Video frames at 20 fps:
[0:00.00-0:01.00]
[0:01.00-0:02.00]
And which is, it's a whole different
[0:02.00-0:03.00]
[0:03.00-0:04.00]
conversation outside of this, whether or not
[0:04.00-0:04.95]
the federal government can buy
++++++
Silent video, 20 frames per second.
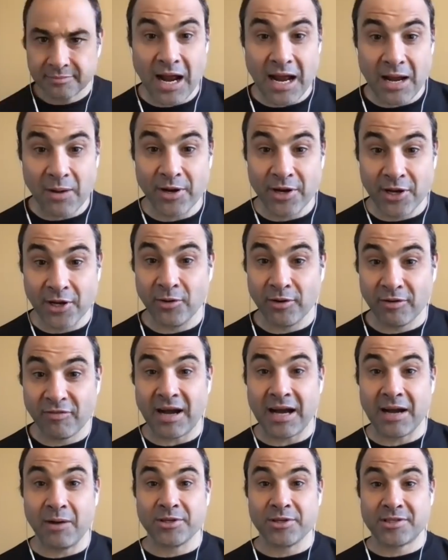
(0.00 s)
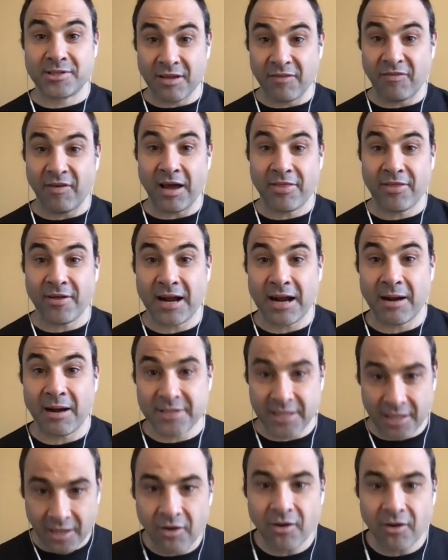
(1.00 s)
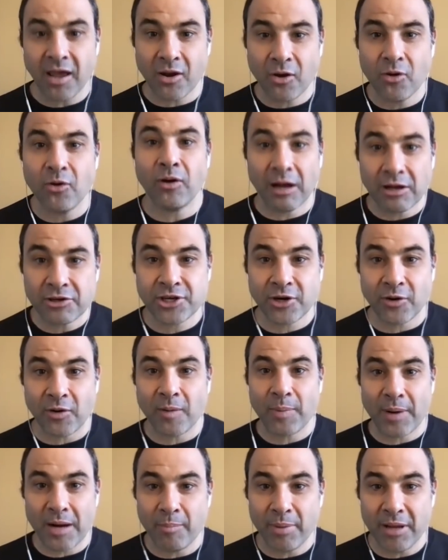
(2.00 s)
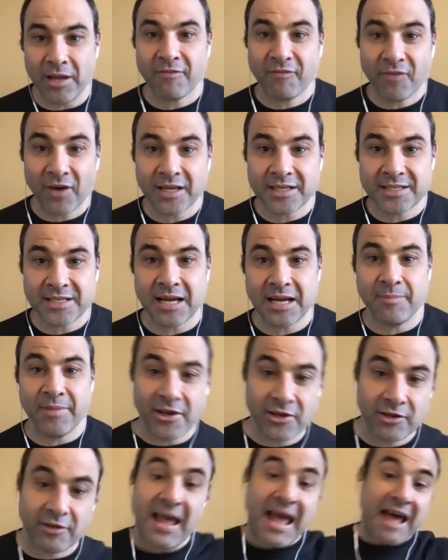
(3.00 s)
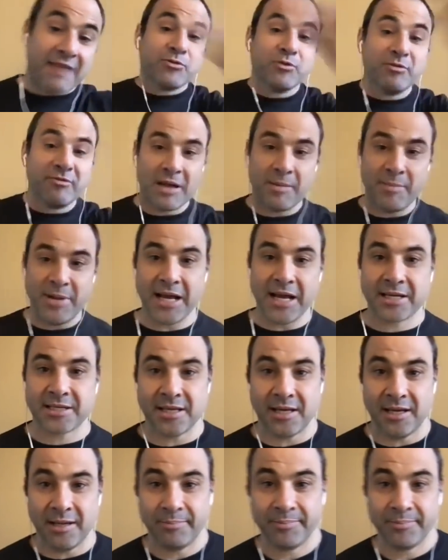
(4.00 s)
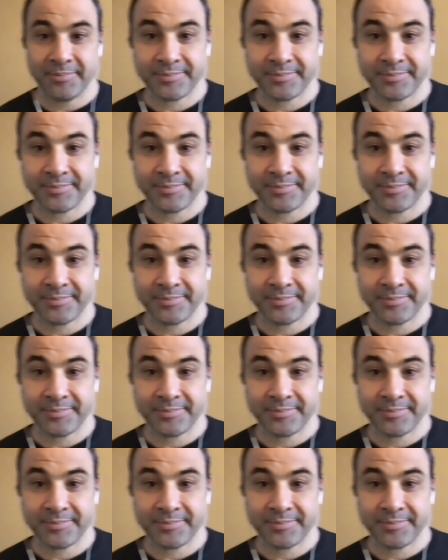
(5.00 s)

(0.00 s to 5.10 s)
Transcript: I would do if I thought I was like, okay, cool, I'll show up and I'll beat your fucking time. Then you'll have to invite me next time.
++++++
- Assigned task: Give the lines above again exactly, from the one containing "Silent video, 20 frames per second." to the one containing "Transcript: I would", both included, but leave out the pictures.

- Written answer:
Silent video, 20 frames per second.
(0.00 s)
(1.00 s)
(2.00 s)
(3.00 s)
(4.00 s)
(5.00 s)

(0.00 s to 5.10 s)
Transcript: I would do if I thought I was like, okay, cool, I'll show up and I'll beat your fucking time. Then you'll have to invite me next time.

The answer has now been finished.